Segment Start: Dataset content
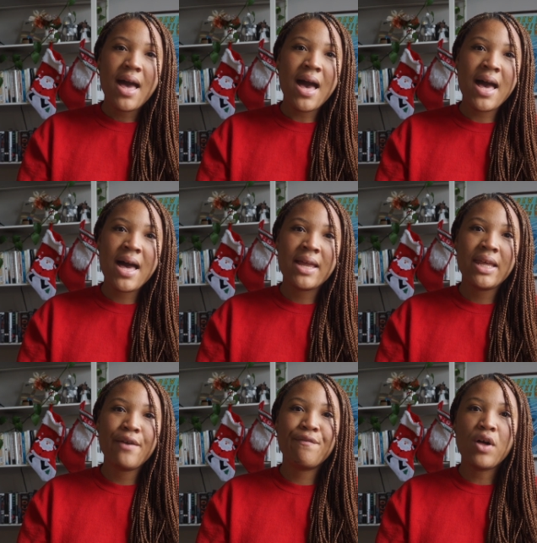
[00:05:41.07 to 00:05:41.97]
and
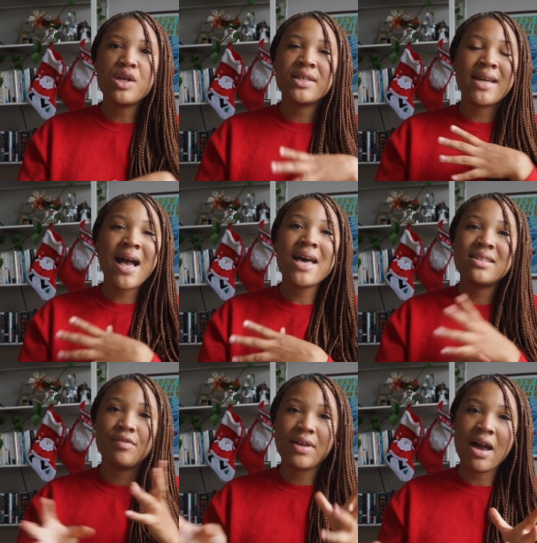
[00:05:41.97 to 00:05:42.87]
it follows a
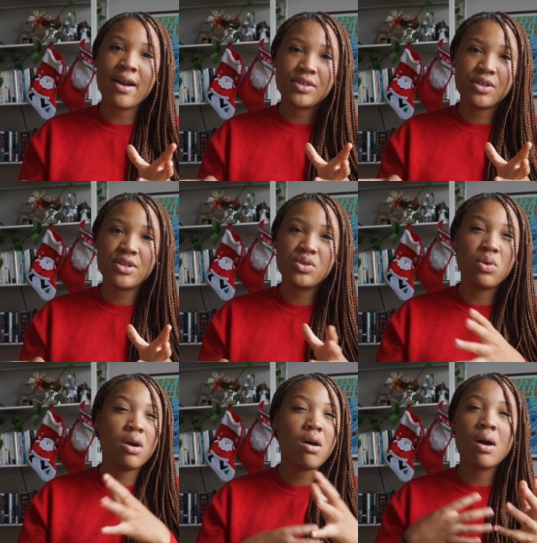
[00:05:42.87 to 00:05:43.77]
cast of characters who
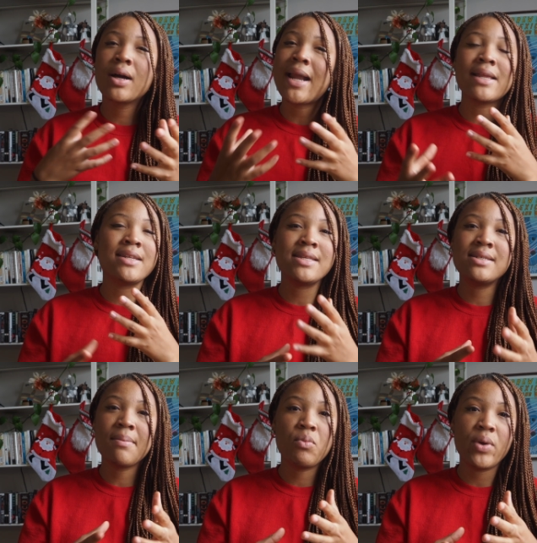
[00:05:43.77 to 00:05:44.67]
are all connected in
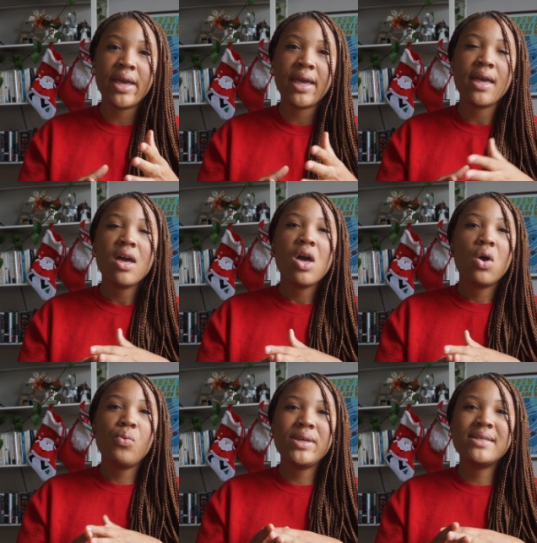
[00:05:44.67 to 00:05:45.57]
some way.
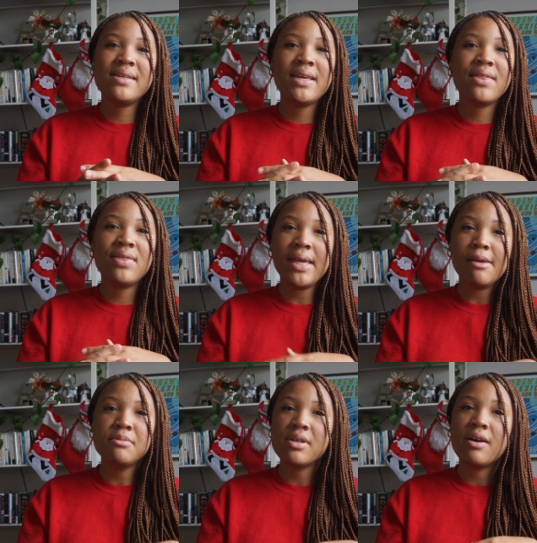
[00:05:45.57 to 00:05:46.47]
We see
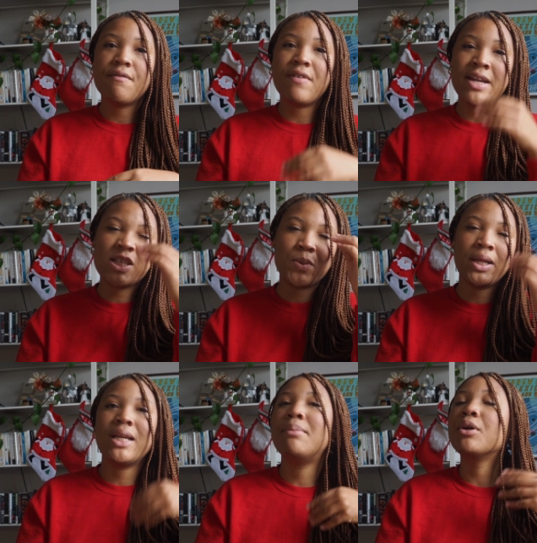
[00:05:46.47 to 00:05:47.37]
themes of
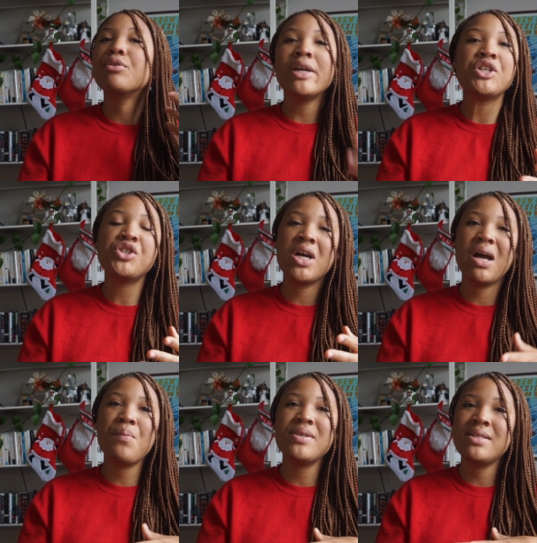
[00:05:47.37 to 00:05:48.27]
Venezuelan
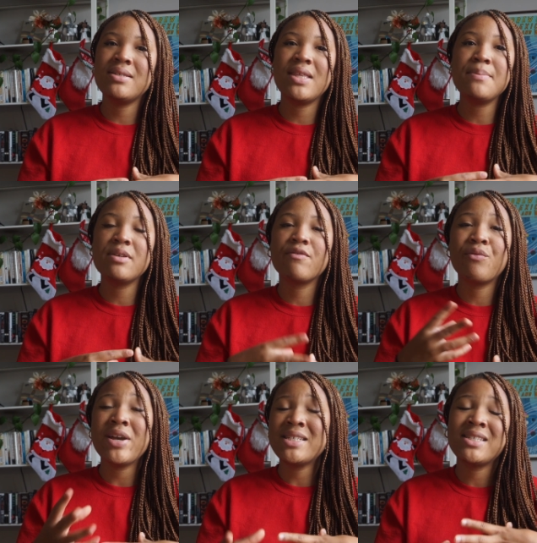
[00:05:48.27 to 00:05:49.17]
immigration, we see themes of
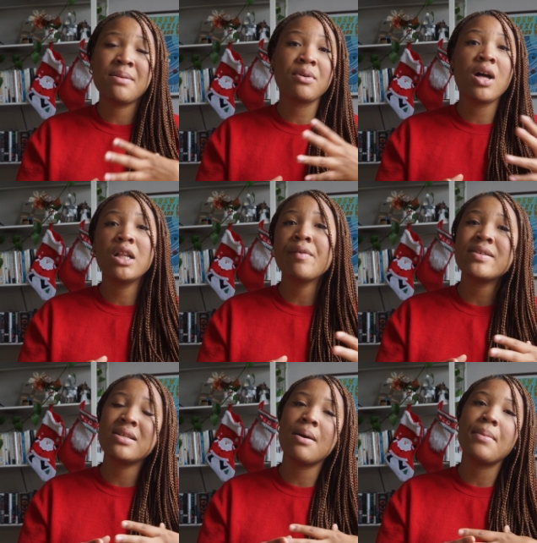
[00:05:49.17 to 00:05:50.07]
racism,
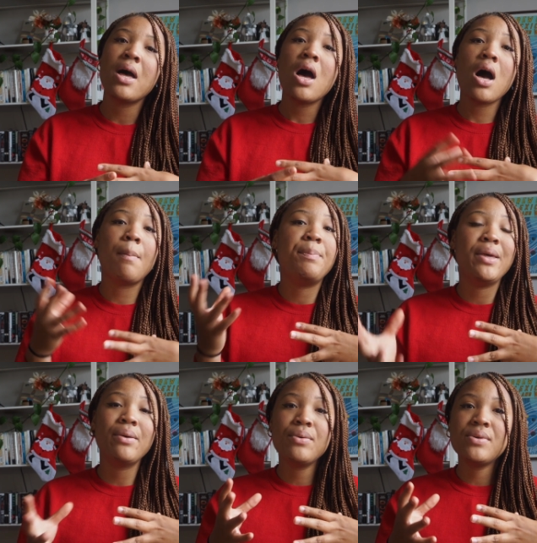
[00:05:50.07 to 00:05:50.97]
colorism,
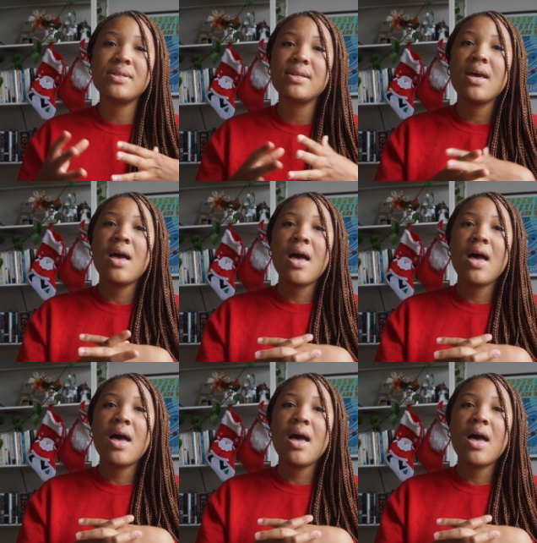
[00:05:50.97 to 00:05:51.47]
abuse,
Segment End: Dataset content
Task instructions:
No pictures should appear in the answer, which is to be the lines from the line with "[00:05:48.27 to 00:05:49.17]" through the end of the records above, restated exactly.

Solution for this problem:
[00:05:48.27 to 00:05:49.17]
immigration, we see themes of
[00:05:49.17 to 00:05:50.07]
racism,
[00:05:50.07 to 00:05:50.97]
colorism,
[00:05:50.97 to 00:05:51.47]
abuse,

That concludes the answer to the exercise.